Open mquinson opened 6 years ago
I agree adding specific solution with a narrow scope may complicate code without much benefit. That's not good thing. But I think we can do better by adding a generic feature cleanly by not including such translation exclusion code within po4a. (There is such needs See https://bugs.debian.org/607726 . As written there, -o option may have some answer for XML but it wasn't easy for me to implement.)
What po4a should offer is independent ways to specify 2 variants of original English document. One to make POT file and another to make translated text with the help of PO file in po4a.cfg.
Both of these should be generated by the external program.
This approach allow us to include many unstranslatable contents in many parts. This is how I manage to include many auto-generated statistical data included in Debian Reference with manual convoluted Makefile. If po4a support this kind of feature, I can clean up my Makefile :-)
For XML source, we can write XSLT filter to exclude specific tag contents such as
For non-XML source, we can deploy CPP predecessor directive to enable similar things by pre-processing.
This approach should be non-invasive and clean, I think...
This is follow up to my post yesterday.
As for implementing 2 English base input files, specifying this in current po4a/po4a.cfg
syntax isn't trivial and very much confusing.
I think most reasonable approach is to create optional entries in po4a/po4a.cfg
to set up custom prefilter programs:
[pot_prefilter]
: optional entry to set up prefilter for input source test -> source text fed into "po4a-gettextize -m
" option input file (POT generation base file)[translation_prefilter]
: optional entry to set up prefilter for input source test -> source text fed into "po4a-translate -m
"option input file (Translation file generation base file)This approach should be compatible with existing syntax while adding very generic flexibility to po4a infrastructure.
Hmmm.. maybe adding option to po4a
command for these prefilters may be even better.
I like this idea of pre-filtering the input document before extracting the POT file. I think that this is a very appealing approach to solve this problem. Any help (or even better, patch) going in that direction would be really appreciated.
Thanks for the insight.
Hello there. Actually, there is a preliminary implementation already in po4a :)

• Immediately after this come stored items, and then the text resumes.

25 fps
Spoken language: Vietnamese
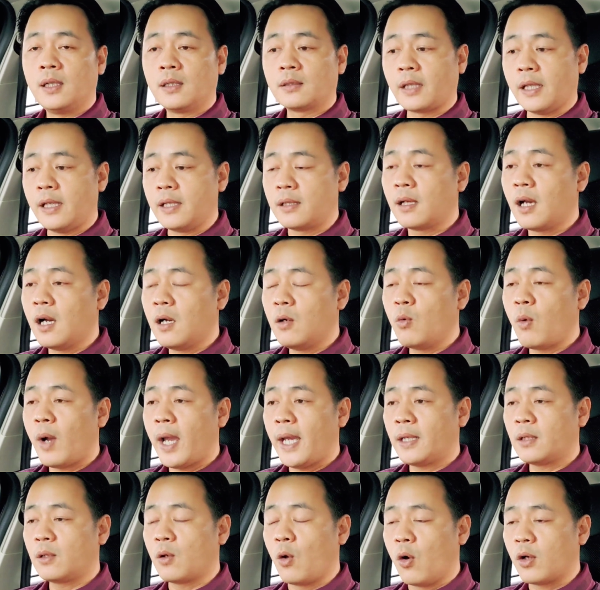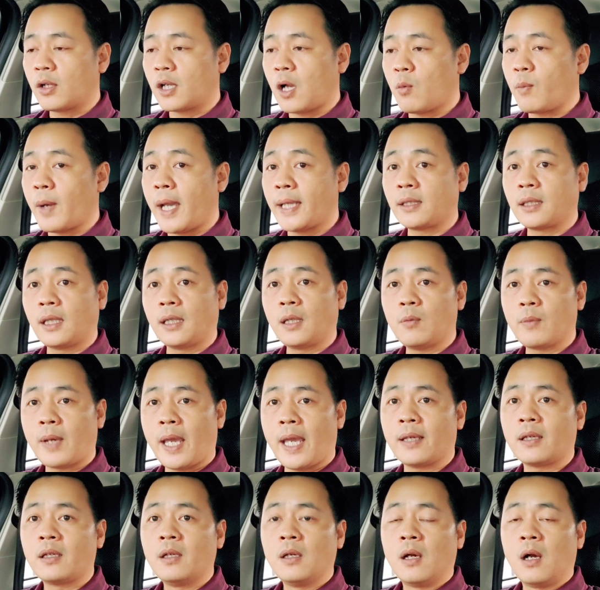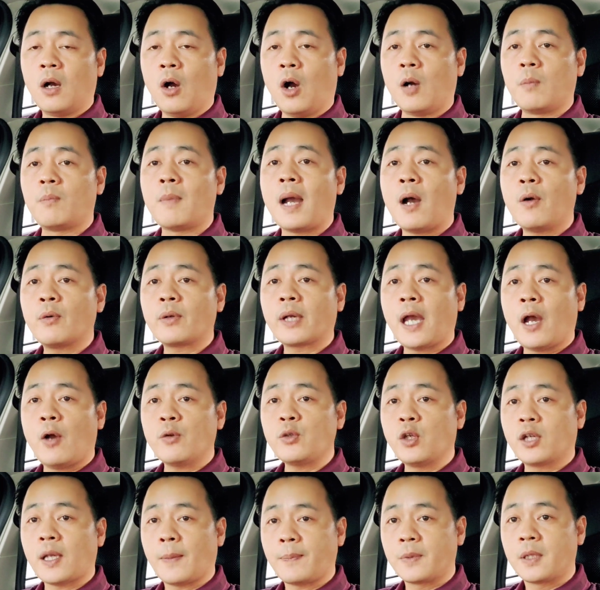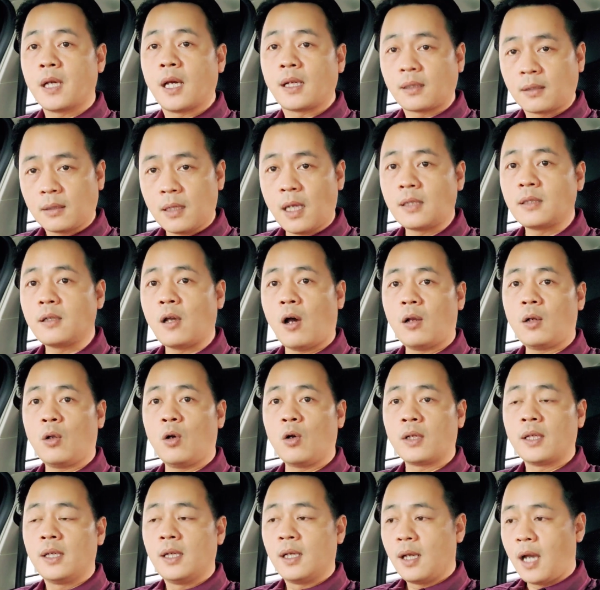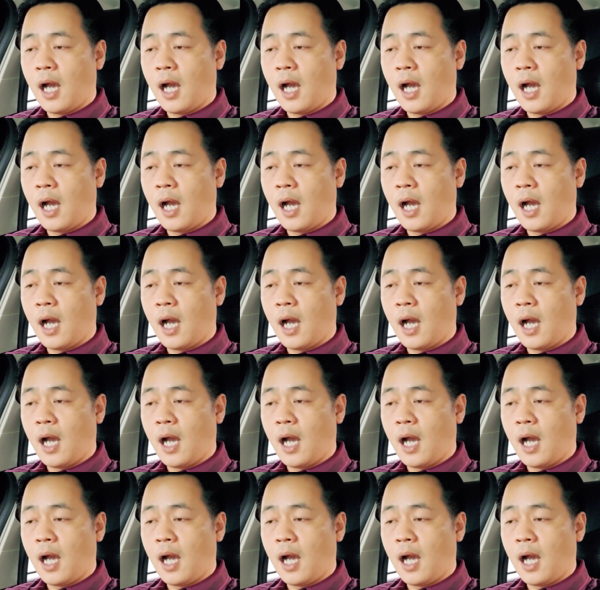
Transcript: thì cơ quan của công an tỉnh Long An họ báo cáo cho cấp trên đến đó luôn.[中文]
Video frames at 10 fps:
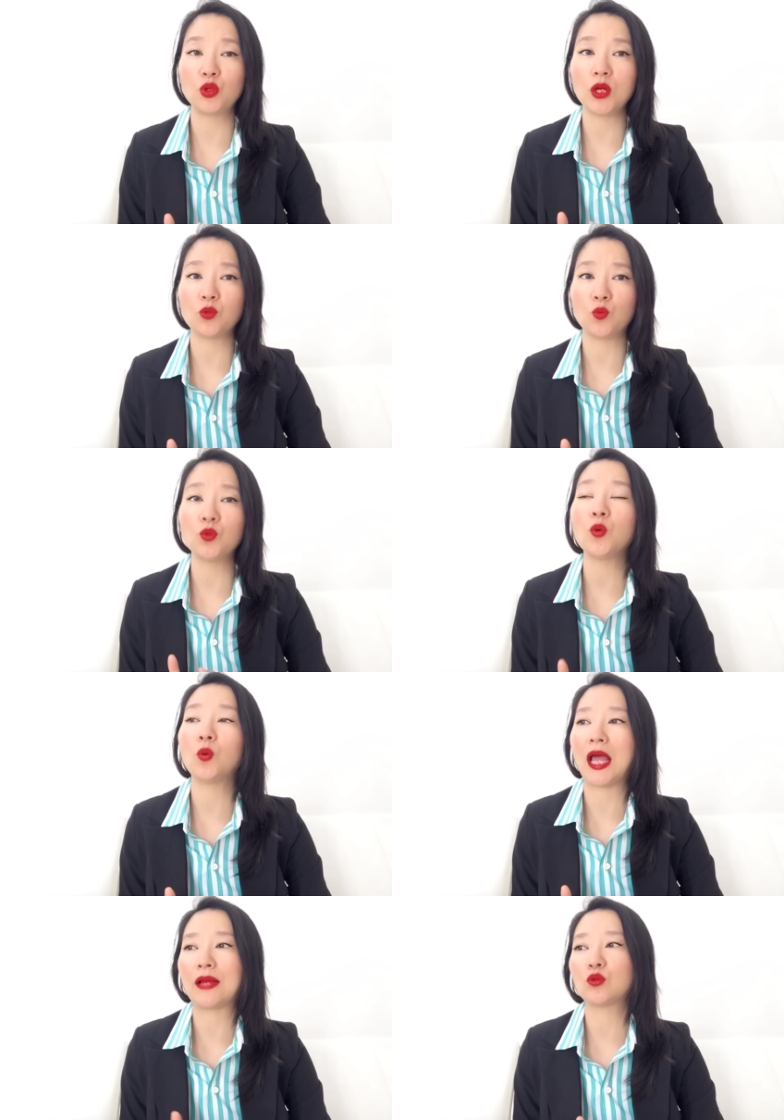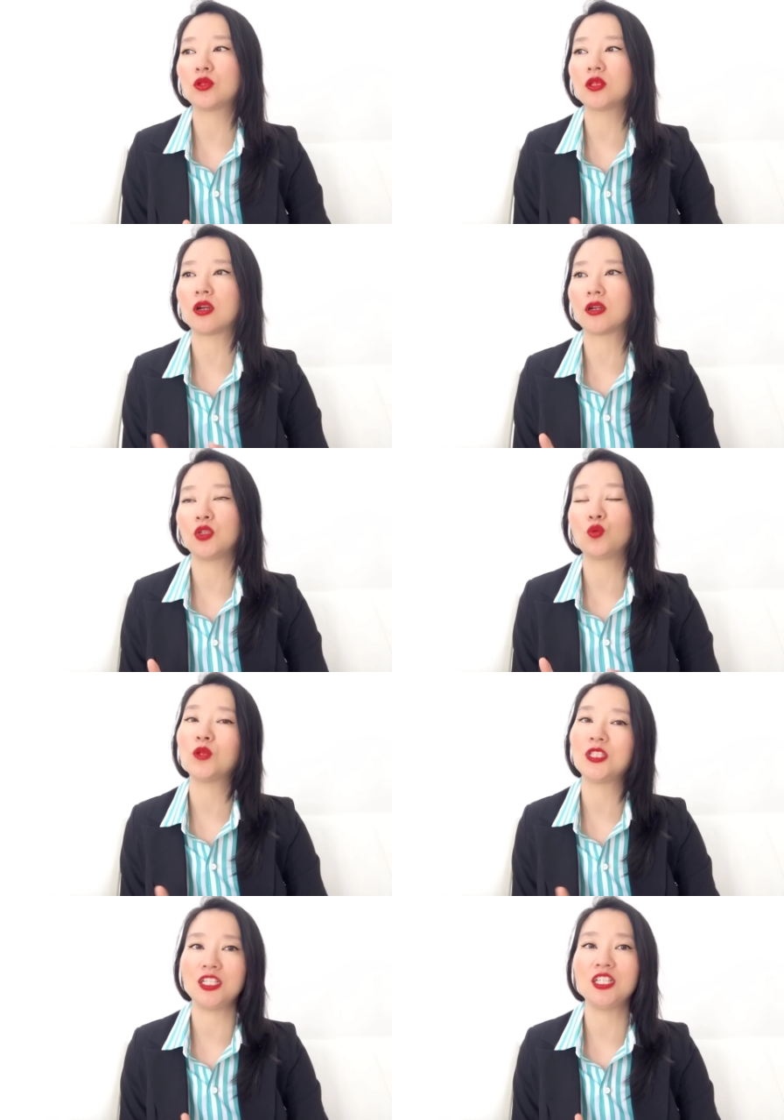对，对我来说至少可以
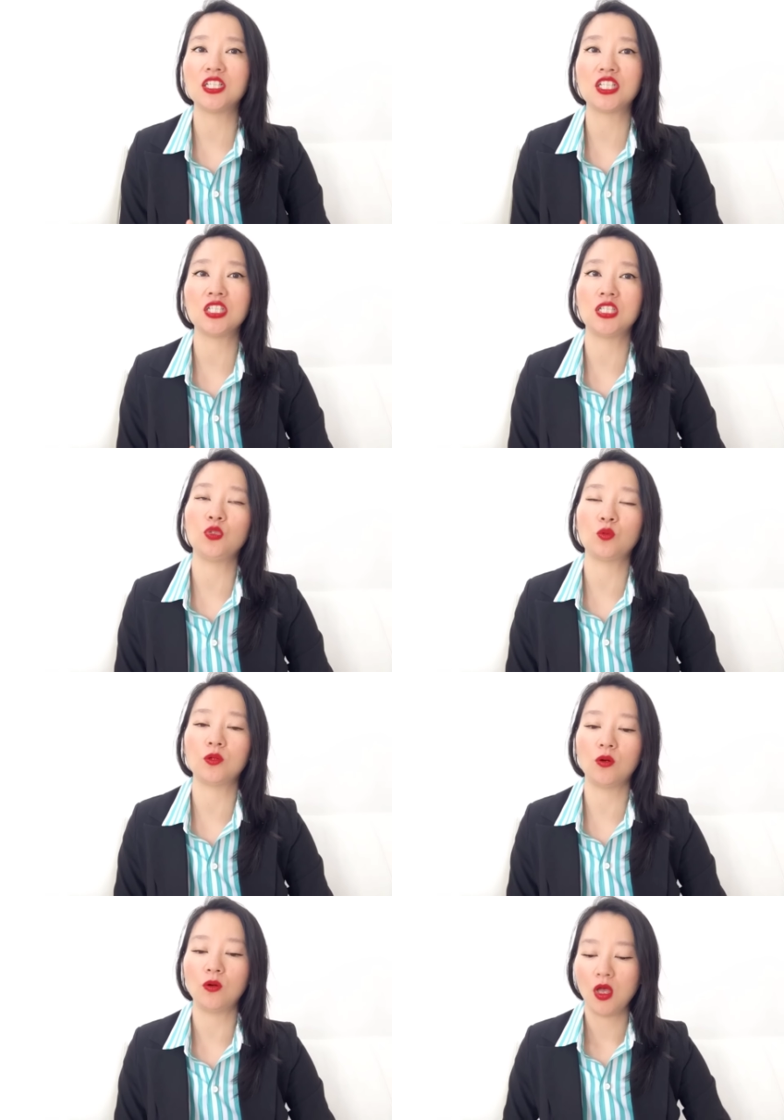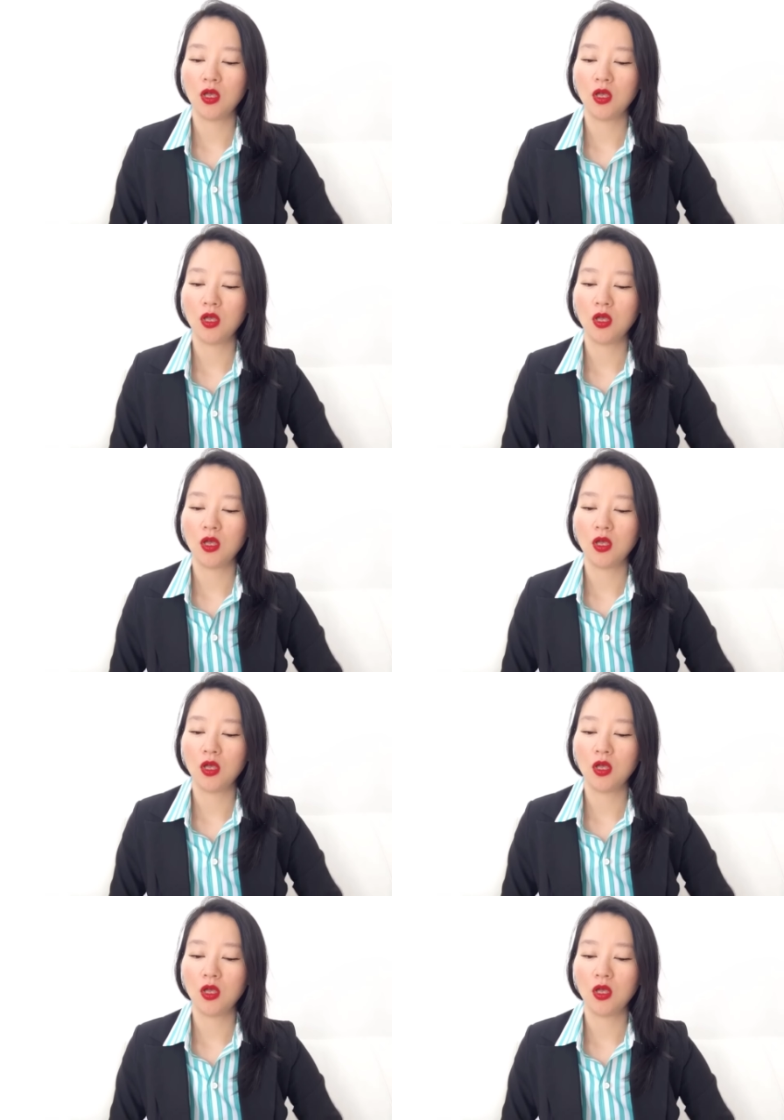多洗一个星期左右。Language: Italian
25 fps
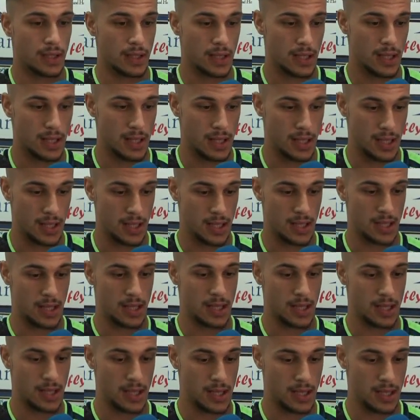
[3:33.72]

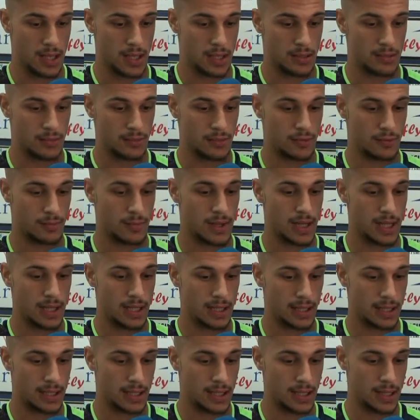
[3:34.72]
E
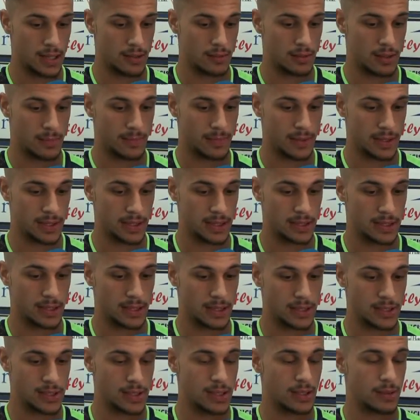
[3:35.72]
normale che è una partita
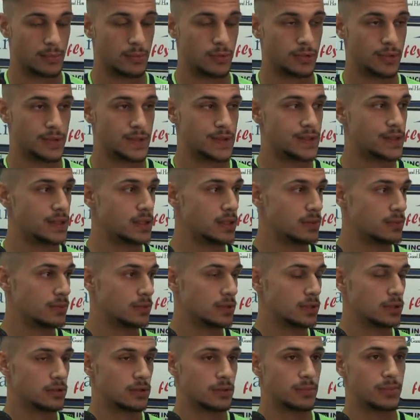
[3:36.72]
che ci dà molti
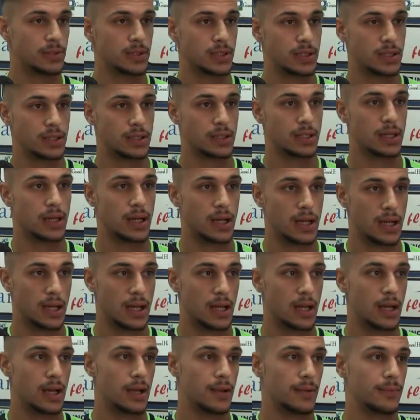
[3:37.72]
stimoli, è una
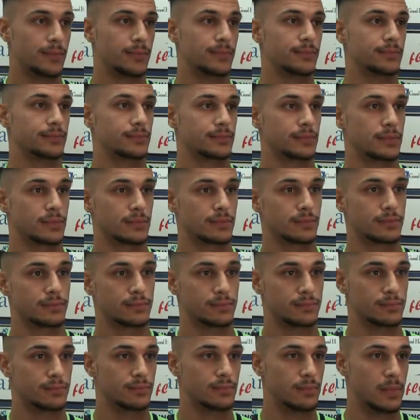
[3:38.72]
partita
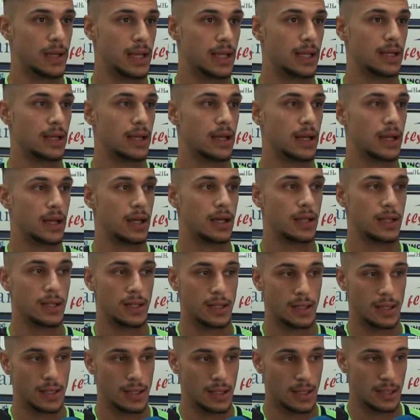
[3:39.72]
mm, bella,
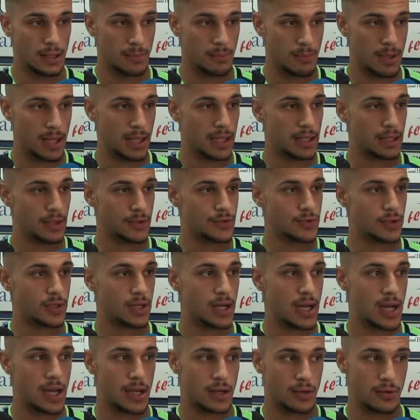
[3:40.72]
bella da
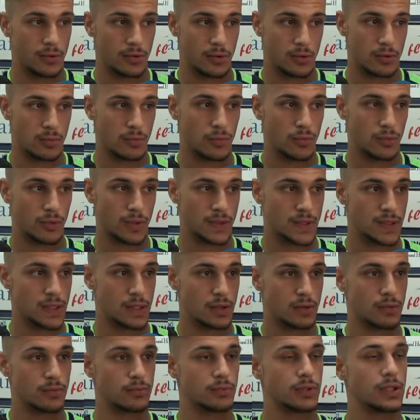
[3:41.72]
giocare, noi comunque
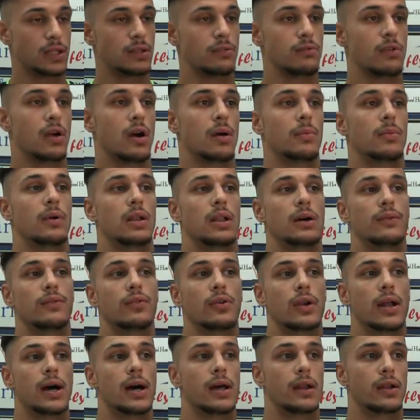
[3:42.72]
sia continuiamo a
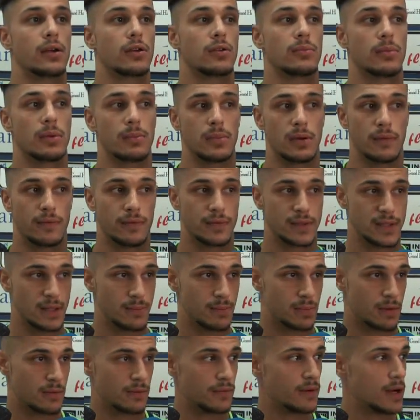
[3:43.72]
lavorare come abbiamo
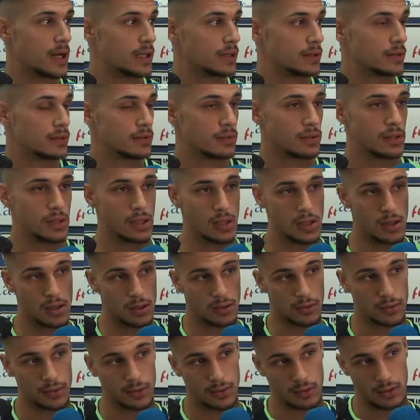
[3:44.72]
sempre fatto,
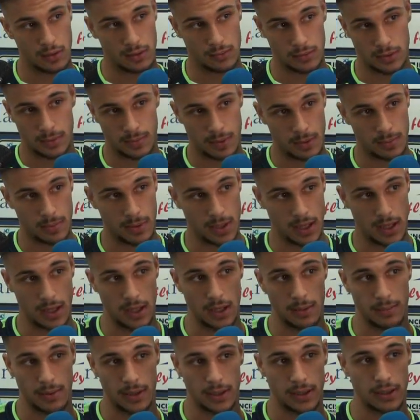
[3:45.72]
continuiamo a preparare
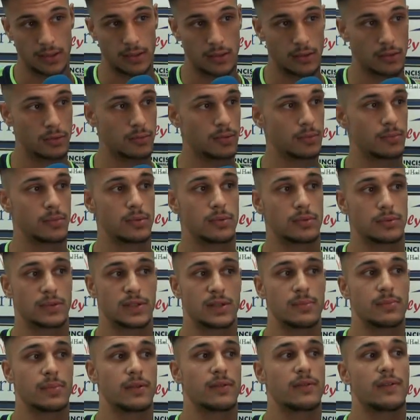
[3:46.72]
le partite come abbiamo
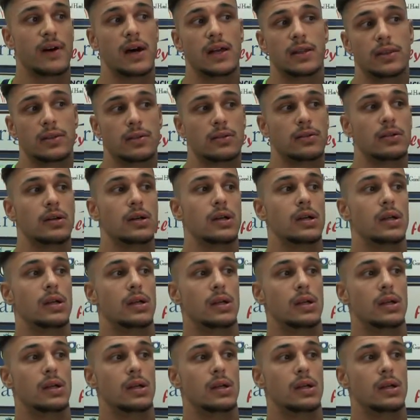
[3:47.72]
sempre fatto,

If you specify the pot_in for a given document, this is the file used to build the POT and PO files. We have an example in t-02-addendums/book-potin.conf
(that I plan to rewrite as I do for all tests currently):
[po4a_langs] ja
[po4a_paths] tmp/book.pot ja:t-02-addendums/book.po.ja
[type:docbook] t-02-addendums/book-auto.xml \
pot_in:t-02-addendums/book.xml \
ja:tmp/book-auto.ja.xml \
add_ja:t-02-addendums/book.addendum1 \
opt:"-k 0 -o nodefault=\"<bookinfo> <author>\" \
-o break=\"<bookinfo> <author>\" \
-o untranslated=\"<bookinfo>\" \
-o translated=\"<author>\""
We have:
--- t-02-addendums/book-auto.xml 2020-04-09 00:23:24.801047067 +0200
+++ t-02-addendums/book.xml 2020-04-09 00:23:24.801047067 +0200
@@ -59,11 +59,6 @@
</totalfake>
</bogustag>
</chapter>
-<chapter><title>Title: Auto add text</title>
-<para>
-This is to emulate auto added non-translated content.
-</para>
-</chapter>
<appendix><title>Title: Optional Appendix</title>
<para>
Appendixes are optional.
As a result, these strings are not added to the pot, so their translation is not found in the po, so they remain unchanged. So it ... works.
But this is very cumbersome, because one has to implement the filtering externally, which kinda goes against the whole spirit of the po4a binary as opposed to the po4a-* tools.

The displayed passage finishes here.